■ **Your assignment**
Nothing but the lines from the one with "Verbatim transcript: And" through the end of the listing should be reproduced, each exactly and with pictures omitted.

■ **Material supplied**

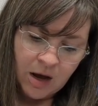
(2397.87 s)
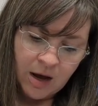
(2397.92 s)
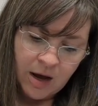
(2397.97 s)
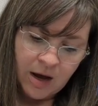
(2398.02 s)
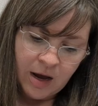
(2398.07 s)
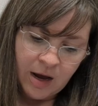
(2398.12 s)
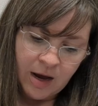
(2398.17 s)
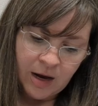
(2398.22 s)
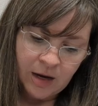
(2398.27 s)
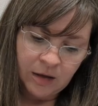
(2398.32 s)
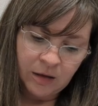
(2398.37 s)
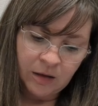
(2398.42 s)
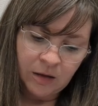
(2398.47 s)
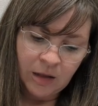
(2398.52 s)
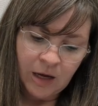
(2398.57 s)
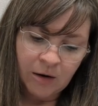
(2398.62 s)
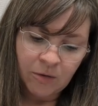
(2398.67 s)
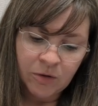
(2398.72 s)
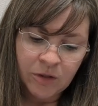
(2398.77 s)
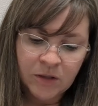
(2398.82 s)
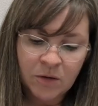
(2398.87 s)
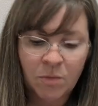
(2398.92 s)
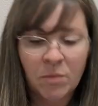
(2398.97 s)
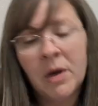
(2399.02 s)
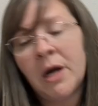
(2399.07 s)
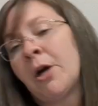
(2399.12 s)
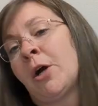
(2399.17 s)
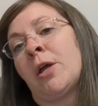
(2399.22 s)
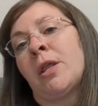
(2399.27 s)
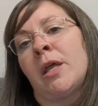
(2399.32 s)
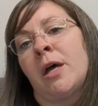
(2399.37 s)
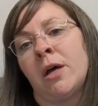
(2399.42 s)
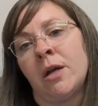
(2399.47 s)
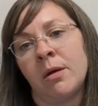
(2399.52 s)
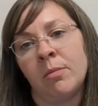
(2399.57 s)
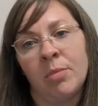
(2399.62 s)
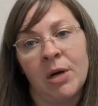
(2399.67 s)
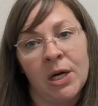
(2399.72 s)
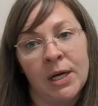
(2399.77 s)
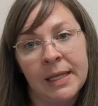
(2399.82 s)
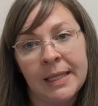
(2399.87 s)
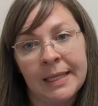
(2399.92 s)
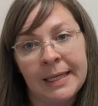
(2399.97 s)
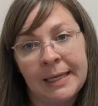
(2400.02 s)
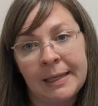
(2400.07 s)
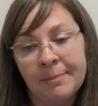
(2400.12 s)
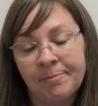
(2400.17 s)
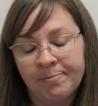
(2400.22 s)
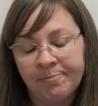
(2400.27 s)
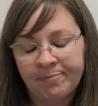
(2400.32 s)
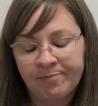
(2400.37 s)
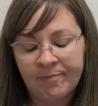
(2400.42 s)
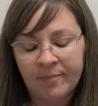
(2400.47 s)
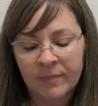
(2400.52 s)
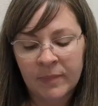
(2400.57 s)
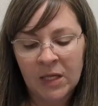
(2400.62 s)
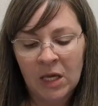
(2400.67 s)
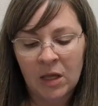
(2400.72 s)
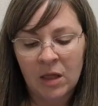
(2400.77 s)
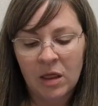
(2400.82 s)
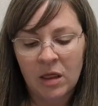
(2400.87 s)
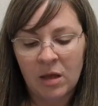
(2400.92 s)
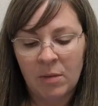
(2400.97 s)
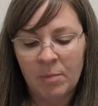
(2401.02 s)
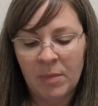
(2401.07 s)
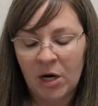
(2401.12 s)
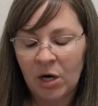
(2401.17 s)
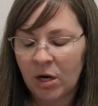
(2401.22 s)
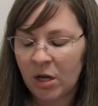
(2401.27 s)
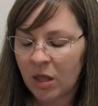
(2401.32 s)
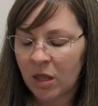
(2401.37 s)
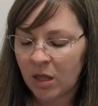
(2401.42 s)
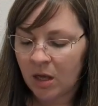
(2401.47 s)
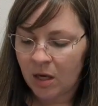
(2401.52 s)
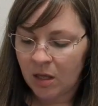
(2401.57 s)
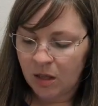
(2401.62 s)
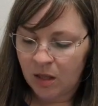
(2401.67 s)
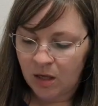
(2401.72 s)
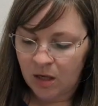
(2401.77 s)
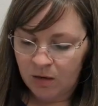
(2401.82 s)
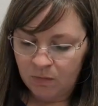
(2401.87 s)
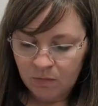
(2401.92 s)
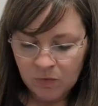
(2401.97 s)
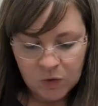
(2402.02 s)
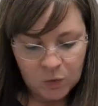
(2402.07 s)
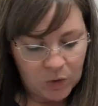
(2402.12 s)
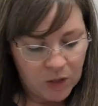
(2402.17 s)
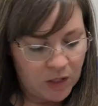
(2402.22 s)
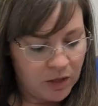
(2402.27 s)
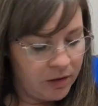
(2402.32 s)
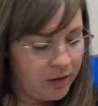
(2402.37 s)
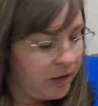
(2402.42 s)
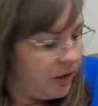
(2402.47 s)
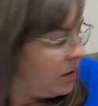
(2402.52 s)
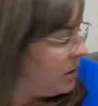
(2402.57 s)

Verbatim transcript: And that was a marathon apparently, the marathon themed one.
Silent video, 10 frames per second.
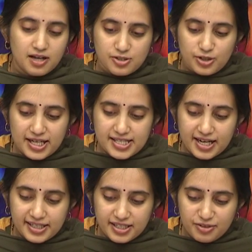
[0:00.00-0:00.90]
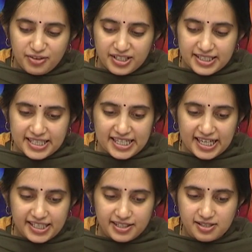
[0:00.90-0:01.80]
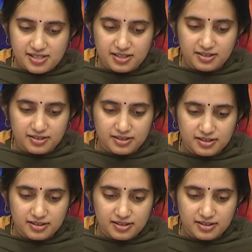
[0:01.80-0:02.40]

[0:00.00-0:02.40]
So, let us identify the key ideas here.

■ **Output of the exercise**
Verbatim transcript: And that was a marathon apparently, the marathon themed one.
Silent video, 10 frames per second.
[0:00.00-0:00.90]
[0:00.90-0:01.80]
[0:01.80-0:02.40]

[0:00.00-0:02.40]
So, let us identify the key ideas here.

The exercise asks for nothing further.